Para viajar, passar 2 ou 3 dias fora, aí a melhor opção é o
aluguel normal de carro. Com a vantagem que aqui é muito mais barato. Pra dar uma ideai, pra pegar um carro no
sábado e devolver na terça (3 dias) dá pra pagar a partir de € 73, por um
Twingo ou € 93 por um Megane. É menos que os € 120 mensais que pagávamos de
estacionamento no centro de Eindhoven, quando tínhamos carro. Menos do que os
R$ 200 que pagamos por um dia de um Renault Sandero no Rio de Janeiro, na nossa
última viagem ao Brasil.
Isso tudo sem precisar usar táxi, que aqui é caríssimo. Em
um ano, só peguei táxi uma vez e isso porque era uma emergência; se tivesse
tempo, dava pra ter ido de bumba.
Sim, você tem que se adaptar, os aplicativos de transporte
público para smartphones (9292ov para ônibus e NS para trens) são essenciais e
você também aprende a se planejar melhor.

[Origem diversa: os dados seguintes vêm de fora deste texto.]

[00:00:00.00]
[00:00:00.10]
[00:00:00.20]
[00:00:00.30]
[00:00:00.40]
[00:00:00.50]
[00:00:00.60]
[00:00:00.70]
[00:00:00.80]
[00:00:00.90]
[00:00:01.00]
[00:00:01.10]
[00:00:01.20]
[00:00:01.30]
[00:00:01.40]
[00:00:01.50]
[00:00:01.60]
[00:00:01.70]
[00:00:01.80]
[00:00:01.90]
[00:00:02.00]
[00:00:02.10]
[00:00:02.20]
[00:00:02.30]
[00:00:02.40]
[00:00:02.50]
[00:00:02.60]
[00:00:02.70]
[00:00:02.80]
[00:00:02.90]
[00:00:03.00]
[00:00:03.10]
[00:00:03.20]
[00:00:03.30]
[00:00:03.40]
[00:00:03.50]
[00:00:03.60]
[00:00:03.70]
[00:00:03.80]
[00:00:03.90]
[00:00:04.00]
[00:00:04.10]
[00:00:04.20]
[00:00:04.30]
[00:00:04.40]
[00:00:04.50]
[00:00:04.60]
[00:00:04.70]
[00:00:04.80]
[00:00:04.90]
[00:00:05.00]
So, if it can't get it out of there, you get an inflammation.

Sim, voltaremos a ter outro carro, afinal, a flexibilidade e
o conforto ainda contam. Mas, o fato é que há vida sem automóvel. E uma vida
boa. Agora, a não ser que surjam circunstâncias muito específicas, duvido que
tenhamos 2 carros.
Por fim, importantíssimo: ninguém aqui te julga pelo carro
ou pela falta dele. Muita gente rica não tem carro, muita gente que poderia ter
um BMW escolhe ter um Fiat 500 porque é mais prático. Símbolos de status pra
holandês são outros, certamente não o carro.